Doran disagreed with the assessment that HÜDA PAR failed to impose ideology on Erdogan.

“HÜDA PAR is a Kurdish Islamic party. “It is better understood as a way for non-PKK Kurds to express their hatred for the PKK, not as an Islamic party to impose a strong ideological orientation on Erdogan.” “PKK is officially banned in Turkey, but HDP [the pro-Kurdish People’s Democratic Party] He gets support from sympathetic voters.

The PKK is the Kurdistan Workers’ Party, a militant Marxist-Leninist Kurdish separatist group designated as a terrorist organization by Turkey and the United States.

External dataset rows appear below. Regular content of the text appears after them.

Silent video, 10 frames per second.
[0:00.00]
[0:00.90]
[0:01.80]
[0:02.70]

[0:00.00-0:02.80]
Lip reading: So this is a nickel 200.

‘He used Islam as an ideology’

Kaman said that if Erdogan is re-elected, he will continue his strong support for Islamist groups outside the country, including Hamas in the Gaza Strip and al-Qaeda-linked groups. He pointed out that Erdogan sympathizes with an ideology that reflects anti-Semitic, anti-Western, Islamist and jihadist elements.

“Erdogan will continue to support terrorist organizations such as Hamas, considering that he has hosted Hamas leaders in Turkey in the past, seeing such organizations as ‘Muslim brothers’ at every opportunity,” Kaman said.

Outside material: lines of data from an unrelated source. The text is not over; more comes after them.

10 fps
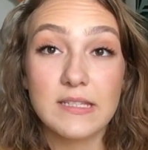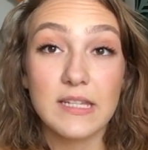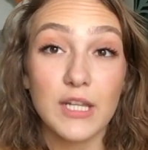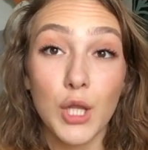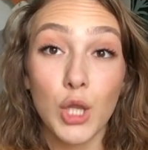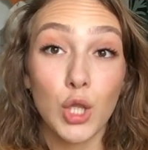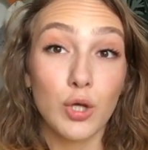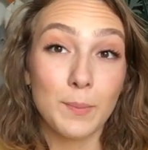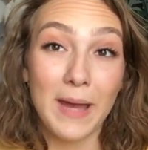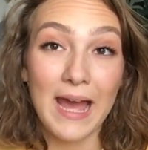didn't
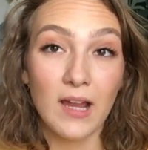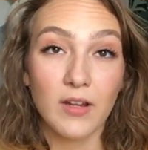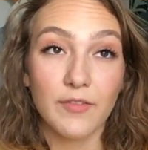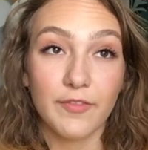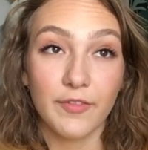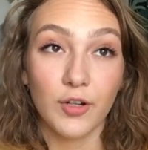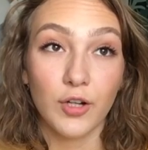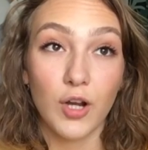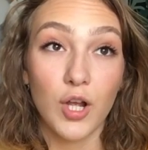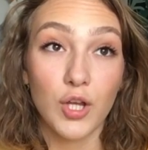look back
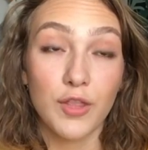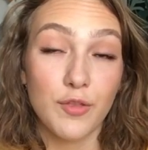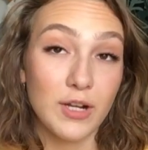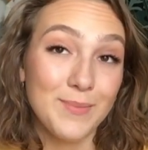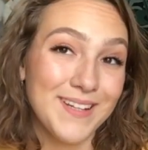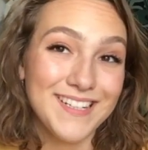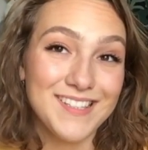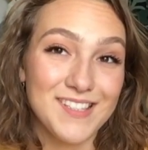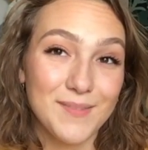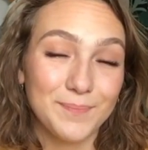for a good 30
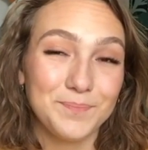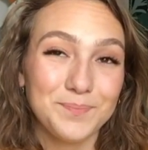minutes.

If re-elected, Erdogan is predicted to continue his support for the Islamic State (ISIS) and Syria’s al-Nusra Front.

Kemal Kılıçdaroğlu in March 2023. Credit: Cumhuriyet Halk Partisi via Wikimedia Commons.

“Turkey has a regime that has adopted and used Islam as an ideology. “That is why organizations like Hamas always support a dictator like Erdogan,” Kaman said. “Erdogan and his ideology seriously threaten Turkey, the Middle East and world peace.”

Turkey’s Supreme Electoral Council – abbreviated as “YSK” in Turkish – announced on May 15 that Erdogan had won 49.51% of the vote. Turkish law requires a candidate to score more than 50%, so a runoff is scheduled for May 28. Kemal Kilisadaroglu came close with 44.88%.

Experts predict that Erdogan will win, possibly for another five years.

Bulut warned Erdogan that he would give too much political support to his cooperation with domestic Islamist groups such as Turkey’s Hezbollah.

In the year In the 1990s, Turkey’s Hezbollah kidnapped, tortured and killed many civilians in the country, she said. In the year In 2012, the Turkish acronym that also refers to the Arabic “Party of God” was renamed HÜDA PAR Political Party.

“As a result of this alliance, in the near future, true Hezbollah supporters will become members of the Turkish parliament,” Bulut predicted.

Erdogan’s victory will not change the leader’s relationship with Hamas in any way, and it will not have a major impact on Islamist groups inside and outside Turkey, Doran said.

“Ten years ago, Islam reached its peak in Turkey. Since 2015, Erdogan has been moving away from Islam and towards nationalism, Doran said.

Doran said the Turkish president’s support for the fight against the PKK (and the US’s tendency to support the Kurdish party) and Azerbaijan is not an Islamic issue in Turkey, but a nationalist one.

“The country is bigger than Erdogan. Regardless of the Islamic faith in his heart, he knows that voters, especially young voters, have other priorities.